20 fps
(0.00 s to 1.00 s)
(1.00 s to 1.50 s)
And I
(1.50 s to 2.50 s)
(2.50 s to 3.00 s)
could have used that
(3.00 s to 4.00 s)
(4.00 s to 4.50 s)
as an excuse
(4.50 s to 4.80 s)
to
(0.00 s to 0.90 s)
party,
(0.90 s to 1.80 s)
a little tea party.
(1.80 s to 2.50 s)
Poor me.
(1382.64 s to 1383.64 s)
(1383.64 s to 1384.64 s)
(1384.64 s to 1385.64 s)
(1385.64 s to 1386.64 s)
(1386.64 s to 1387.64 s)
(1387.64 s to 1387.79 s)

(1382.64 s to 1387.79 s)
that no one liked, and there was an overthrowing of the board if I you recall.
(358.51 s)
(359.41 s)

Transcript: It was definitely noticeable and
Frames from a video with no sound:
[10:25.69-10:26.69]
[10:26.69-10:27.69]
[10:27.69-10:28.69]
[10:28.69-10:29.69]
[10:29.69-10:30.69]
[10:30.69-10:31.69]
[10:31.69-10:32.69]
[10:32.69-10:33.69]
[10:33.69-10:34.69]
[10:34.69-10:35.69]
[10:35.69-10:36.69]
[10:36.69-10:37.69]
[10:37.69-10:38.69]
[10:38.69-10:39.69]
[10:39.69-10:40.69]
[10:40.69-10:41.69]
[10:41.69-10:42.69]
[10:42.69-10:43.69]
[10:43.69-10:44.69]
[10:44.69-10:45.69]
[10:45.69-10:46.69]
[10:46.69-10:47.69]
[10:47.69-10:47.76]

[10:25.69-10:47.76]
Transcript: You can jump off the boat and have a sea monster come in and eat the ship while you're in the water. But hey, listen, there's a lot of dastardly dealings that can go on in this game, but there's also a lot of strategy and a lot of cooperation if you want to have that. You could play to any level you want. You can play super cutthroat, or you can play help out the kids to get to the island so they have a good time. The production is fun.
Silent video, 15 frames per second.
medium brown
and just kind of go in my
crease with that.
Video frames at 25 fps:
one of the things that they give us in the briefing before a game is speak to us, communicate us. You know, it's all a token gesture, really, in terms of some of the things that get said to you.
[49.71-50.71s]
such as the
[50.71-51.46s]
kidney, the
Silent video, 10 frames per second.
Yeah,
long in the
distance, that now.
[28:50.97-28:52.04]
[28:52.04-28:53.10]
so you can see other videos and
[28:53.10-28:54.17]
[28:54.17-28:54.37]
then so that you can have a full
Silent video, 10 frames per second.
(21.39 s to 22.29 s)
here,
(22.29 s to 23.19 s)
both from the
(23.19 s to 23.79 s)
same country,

-=-=-=-=-

▶ **Task goal**
The exact lines of the material above starting at the one that contains "Transcript: It was definitely noticeable and" and ending at the one that contains "[10:25.69-10:47.76]" are what to retype; leave out everything else.

▶ **Written reply**
Transcript: It was definitely noticeable and
Frames from a video with no sound:
[10:25.69-10:26.69]
[10:26.69-10:27.69]
[10:27.69-10:28.69]
[10:28.69-10:29.69]
[10:29.69-10:30.69]
[10:30.69-10:31.69]
[10:31.69-10:32.69]
[10:32.69-10:33.69]
[10:33.69-10:34.69]
[10:34.69-10:35.69]
[10:35.69-10:36.69]
[10:36.69-10:37.69]
[10:37.69-10:38.69]
[10:38.69-10:39.69]
[10:39.69-10:40.69]
[10:40.69-10:41.69]
[10:41.69-10:42.69]
[10:42.69-10:43.69]
[10:43.69-10:44.69]
[10:44.69-10:45.69]
[10:45.69-10:46.69]
[10:46.69-10:47.69]
[10:47.69-10:47.76]

[10:25.69-10:47.76]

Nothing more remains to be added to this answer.